Raw data>
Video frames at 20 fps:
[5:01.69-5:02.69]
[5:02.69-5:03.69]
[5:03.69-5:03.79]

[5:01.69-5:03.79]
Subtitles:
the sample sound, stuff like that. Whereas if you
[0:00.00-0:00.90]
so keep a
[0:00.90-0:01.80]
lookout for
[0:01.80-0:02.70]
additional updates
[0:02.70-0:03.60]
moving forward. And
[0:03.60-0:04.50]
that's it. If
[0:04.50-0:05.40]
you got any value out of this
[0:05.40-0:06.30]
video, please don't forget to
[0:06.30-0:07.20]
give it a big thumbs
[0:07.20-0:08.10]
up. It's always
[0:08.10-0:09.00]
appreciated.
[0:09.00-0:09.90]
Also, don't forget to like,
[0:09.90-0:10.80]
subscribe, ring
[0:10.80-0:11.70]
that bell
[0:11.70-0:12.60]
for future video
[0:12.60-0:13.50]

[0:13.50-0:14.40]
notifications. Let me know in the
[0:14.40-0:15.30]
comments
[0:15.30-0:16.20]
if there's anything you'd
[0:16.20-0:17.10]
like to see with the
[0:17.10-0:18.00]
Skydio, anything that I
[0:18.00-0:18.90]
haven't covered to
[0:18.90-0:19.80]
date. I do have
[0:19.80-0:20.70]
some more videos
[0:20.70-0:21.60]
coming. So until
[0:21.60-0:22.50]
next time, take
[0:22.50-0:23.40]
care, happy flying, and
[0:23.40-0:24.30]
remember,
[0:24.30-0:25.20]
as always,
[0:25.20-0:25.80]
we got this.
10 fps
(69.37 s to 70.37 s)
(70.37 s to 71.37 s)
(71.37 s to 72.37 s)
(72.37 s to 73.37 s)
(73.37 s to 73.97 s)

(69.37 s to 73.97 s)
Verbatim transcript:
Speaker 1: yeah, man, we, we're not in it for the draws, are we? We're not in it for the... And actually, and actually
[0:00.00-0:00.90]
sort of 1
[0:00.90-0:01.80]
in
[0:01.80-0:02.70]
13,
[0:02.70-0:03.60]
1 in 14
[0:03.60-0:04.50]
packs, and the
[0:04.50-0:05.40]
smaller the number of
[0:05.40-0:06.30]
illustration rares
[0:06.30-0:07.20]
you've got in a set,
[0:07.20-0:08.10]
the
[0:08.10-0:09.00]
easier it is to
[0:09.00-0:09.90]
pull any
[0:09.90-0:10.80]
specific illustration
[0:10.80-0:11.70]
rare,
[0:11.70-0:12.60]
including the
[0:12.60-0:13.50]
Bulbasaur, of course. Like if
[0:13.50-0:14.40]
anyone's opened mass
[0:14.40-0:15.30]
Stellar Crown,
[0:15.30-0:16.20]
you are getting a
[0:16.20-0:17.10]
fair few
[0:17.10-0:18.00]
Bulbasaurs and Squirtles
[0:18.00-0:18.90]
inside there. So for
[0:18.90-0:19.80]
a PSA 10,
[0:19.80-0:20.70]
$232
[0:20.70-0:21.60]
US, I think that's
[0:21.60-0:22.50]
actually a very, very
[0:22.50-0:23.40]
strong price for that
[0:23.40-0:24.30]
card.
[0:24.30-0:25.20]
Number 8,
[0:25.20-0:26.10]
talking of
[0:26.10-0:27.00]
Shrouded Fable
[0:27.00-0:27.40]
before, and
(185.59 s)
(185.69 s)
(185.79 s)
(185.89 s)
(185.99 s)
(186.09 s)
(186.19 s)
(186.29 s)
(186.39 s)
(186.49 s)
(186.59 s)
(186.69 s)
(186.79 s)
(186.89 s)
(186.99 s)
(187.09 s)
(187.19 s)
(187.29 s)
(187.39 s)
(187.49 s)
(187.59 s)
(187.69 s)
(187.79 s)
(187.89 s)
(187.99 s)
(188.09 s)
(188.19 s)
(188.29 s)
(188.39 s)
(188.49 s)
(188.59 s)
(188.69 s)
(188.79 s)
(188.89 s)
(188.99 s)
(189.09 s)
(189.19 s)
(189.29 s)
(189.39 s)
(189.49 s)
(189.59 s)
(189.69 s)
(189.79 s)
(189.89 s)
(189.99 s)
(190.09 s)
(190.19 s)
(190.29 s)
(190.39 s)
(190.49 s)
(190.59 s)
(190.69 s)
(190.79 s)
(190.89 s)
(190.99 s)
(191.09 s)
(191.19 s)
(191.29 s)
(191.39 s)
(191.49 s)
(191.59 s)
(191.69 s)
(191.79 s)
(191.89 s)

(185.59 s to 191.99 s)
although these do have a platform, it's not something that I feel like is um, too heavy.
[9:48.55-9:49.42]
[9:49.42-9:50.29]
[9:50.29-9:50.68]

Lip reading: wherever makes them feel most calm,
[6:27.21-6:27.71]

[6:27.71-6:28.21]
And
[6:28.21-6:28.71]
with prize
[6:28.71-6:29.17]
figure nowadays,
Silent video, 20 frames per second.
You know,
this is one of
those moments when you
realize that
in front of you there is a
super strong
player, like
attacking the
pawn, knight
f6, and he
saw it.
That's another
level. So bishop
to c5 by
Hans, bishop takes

Exercise details> A word-for-word repeat of the full data is needed.

Your solution>
Video frames at 20 fps:
[5:01.69-5:02.69]
[5:02.69-5:03.69]
[5:03.69-5:03.79]

[5:01.69-5:03.79]
Subtitles:
the sample sound, stuff like that. Whereas if you
[0:00.00-0:00.90]
so keep a
[0:00.90-0:01.80]
lookout for
[0:01.80-0:02.70]
additional updates
[0:02.70-0:03.60]
moving forward. And
[0:03.60-0:04.50]
that's it. If
[0:04.50-0:05.40]
you got any value out of this
[0:05.40-0:06.30]
video, please don't forget to
[0:06.30-0:07.20]
give it a big thumbs
[0:07.20-0:08.10]
up. It's always
[0:08.10-0:09.00]
appreciated.
[0:09.00-0:09.90]
Also, don't forget to like,
[0:09.90-0:10.80]
subscribe, ring
[0:10.80-0:11.70]
that bell
[0:11.70-0:12.60]
for future video
[0:12.60-0:13.50]

[0:13.50-0:14.40]
notifications. Let me know in the
[0:14.40-0:15.30]
comments
[0:15.30-0:16.20]
if there's anything you'd
[0:16.20-0:17.10]
like to see with the
[0:17.10-0:18.00]
Skydio, anything that I
[0:18.00-0:18.90]
haven't covered to
[0:18.90-0:19.80]
date. I do have
[0:19.80-0:20.70]
some more videos
[0:20.70-0:21.60]
coming. So until
[0:21.60-0:22.50]
next time, take
[0:22.50-0:23.40]
care, happy flying, and
[0:23.40-0:24.30]
remember,
[0:24.30-0:25.20]
as always,
[0:25.20-0:25.80]
we got this.
10 fps
(69.37 s to 70.37 s)
(70.37 s to 71.37 s)
(71.37 s to 72.37 s)
(72.37 s to 73.37 s)
(73.37 s to 73.97 s)

(69.37 s to 73.97 s)
Verbatim transcript:
Speaker 1: yeah, man, we, we're not in it for the draws, are we? We're not in it for the... And actually, and actually
[0:00.00-0:00.90]
sort of 1
[0:00.90-0:01.80]
in
[0:01.80-0:02.70]
13,
[0:02.70-0:03.60]
1 in 14
[0:03.60-0:04.50]
packs, and the
[0:04.50-0:05.40]
smaller the number of
[0:05.40-0:06.30]
illustration rares
[0:06.30-0:07.20]
you've got in a set,
[0:07.20-0:08.10]
the
[0:08.10-0:09.00]
easier it is to
[0:09.00-0:09.90]
pull any
[0:09.90-0:10.80]
specific illustration
[0:10.80-0:11.70]
rare,
[0:11.70-0:12.60]
including the
[0:12.60-0:13.50]
Bulbasaur, of course. Like if
[0:13.50-0:14.40]
anyone's opened mass
[0:14.40-0:15.30]
Stellar Crown,
[0:15.30-0:16.20]
you are getting a
[0:16.20-0:17.10]
fair few
[0:17.10-0:18.00]
Bulbasaurs and Squirtles
[0:18.00-0:18.90]
inside there. So for
[0:18.90-0:19.80]
a PSA 10,
[0:19.80-0:20.70]
$232
[0:20.70-0:21.60]
US, I think that's
[0:21.60-0:22.50]
actually a very, very
[0:22.50-0:23.40]
strong price for that
[0:23.40-0:24.30]
card.
[0:24.30-0:25.20]
Number 8,
[0:25.20-0:26.10]
talking of
[0:26.10-0:27.00]
Shrouded Fable
[0:27.00-0:27.40]
before, and
(185.59 s)
(185.69 s)
(185.79 s)
(185.89 s)
(185.99 s)
(186.09 s)
(186.19 s)
(186.29 s)
(186.39 s)
(186.49 s)
(186.59 s)
(186.69 s)
(186.79 s)
(186.89 s)
(186.99 s)
(187.09 s)
(187.19 s)
(187.29 s)
(187.39 s)
(187.49 s)
(187.59 s)
(187.69 s)
(187.79 s)
(187.89 s)
(187.99 s)
(188.09 s)
(188.19 s)
(188.29 s)
(188.39 s)
(188.49 s)
(188.59 s)
(188.69 s)
(188.79 s)
(188.89 s)
(188.99 s)
(189.09 s)
(189.19 s)
(189.29 s)
(189.39 s)
(189.49 s)
(189.59 s)
(189.69 s)
(189.79 s)
(189.89 s)
(189.99 s)
(190.09 s)
(190.19 s)
(190.29 s)
(190.39 s)
(190.49 s)
(190.59 s)
(190.69 s)
(190.79 s)
(190.89 s)
(190.99 s)
(191.09 s)
(191.19 s)
(191.29 s)
(191.39 s)
(191.49 s)
(191.59 s)
(191.69 s)
(191.79 s)
(191.89 s)

(185.59 s to 191.99 s)
although these do have a platform, it's not something that I feel like is um, too heavy.
[9:48.55-9:49.42]
[9:49.42-9:50.29]
[9:50.29-9:50.68]

Lip reading: wherever makes them feel most calm,
[6:27.21-6:27.71]

[6:27.71-6:28.21]
And
[6:28.21-6:28.71]
with prize
[6:28.71-6:29.17]
figure nowadays,
Silent video, 20 frames per second.
You know,
this is one of
those moments when you
realize that
in front of you there is a
super strong
player, like
attacking the
pawn, knight
f6, and he
saw it.
That's another
level. So bishop
to c5 by
Hans, bishop takes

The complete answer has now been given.